Battle's History relates a lot of detail about the Grammar or Preparatory School. A few highlights follow: "In December, 1795 . . . the Board determined to erect a house for a Grammar School . . . a place peculiarly lonely, but near two never-failing springs of purest water."
Presumably Battle means the two springs shown on the 1817 Plan of Chapel Hill. These are not very discernible today, but must be in the vicinity of the old Post Office and somewhat east of there.
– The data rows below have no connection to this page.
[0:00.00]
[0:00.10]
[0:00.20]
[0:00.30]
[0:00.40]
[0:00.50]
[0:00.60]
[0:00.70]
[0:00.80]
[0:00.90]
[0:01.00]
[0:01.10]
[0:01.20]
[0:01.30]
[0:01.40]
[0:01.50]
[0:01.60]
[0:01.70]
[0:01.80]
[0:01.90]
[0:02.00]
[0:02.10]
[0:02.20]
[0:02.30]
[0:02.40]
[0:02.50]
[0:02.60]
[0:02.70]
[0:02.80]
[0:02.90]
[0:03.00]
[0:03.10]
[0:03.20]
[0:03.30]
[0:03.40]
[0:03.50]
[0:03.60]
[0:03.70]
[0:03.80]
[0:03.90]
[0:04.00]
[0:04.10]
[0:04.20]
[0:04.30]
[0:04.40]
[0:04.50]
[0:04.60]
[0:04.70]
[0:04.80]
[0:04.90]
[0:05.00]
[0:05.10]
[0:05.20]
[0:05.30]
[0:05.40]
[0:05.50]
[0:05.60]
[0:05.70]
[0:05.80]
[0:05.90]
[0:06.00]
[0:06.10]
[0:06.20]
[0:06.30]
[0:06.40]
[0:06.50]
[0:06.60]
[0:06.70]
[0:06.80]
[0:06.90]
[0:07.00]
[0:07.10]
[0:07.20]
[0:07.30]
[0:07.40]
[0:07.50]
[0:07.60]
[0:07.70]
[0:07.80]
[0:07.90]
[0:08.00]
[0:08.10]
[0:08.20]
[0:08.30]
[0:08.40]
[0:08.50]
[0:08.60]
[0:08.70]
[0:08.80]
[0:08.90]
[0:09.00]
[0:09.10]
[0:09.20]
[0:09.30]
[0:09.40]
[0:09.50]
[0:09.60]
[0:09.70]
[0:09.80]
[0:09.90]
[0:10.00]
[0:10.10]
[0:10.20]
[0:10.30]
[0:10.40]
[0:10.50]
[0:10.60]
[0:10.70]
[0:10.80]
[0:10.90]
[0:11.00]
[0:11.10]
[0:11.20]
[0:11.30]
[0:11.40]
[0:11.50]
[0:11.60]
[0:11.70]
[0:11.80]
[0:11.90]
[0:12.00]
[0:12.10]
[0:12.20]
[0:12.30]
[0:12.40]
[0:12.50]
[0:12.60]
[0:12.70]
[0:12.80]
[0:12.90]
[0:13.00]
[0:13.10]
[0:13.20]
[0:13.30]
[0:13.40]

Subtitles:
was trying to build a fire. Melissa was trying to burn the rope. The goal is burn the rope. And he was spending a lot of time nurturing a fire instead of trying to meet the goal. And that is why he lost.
These springs are the headwaters of Foxhall Branch, a tributary of Bolin Creek.
Battle continues "When Abner W. Clopton gave up the Grammar School in 1819, the University abandoned it . . left to the bats and owls" and under financial pressure in 1831, the University sold "the Preparatory School Acre . . . after some years in the occupancy of a . . . professional hunter . . . Peyton Clements."
A nearby lot has long been said to have been the site of a Freedmen's School, that is, a school for the education of freed slaves after the Civil War. Joe Herzenberg (who lived a block away) often told me so.
Battle mentions later: "Another portion of Grand Avenue was bought by the Methodists as a site for their church, and, when they concluded to build another, some northern Congregationalists bought it for a school and church for the colored. It has since been sold into private hands." By Grand Avenue, Battle means the broad avenue that was once planned to run between lots 11 & 13 and between lots 12 & 14, so it appears that Battle is describing the corner of Rosemary and Henderson Streets.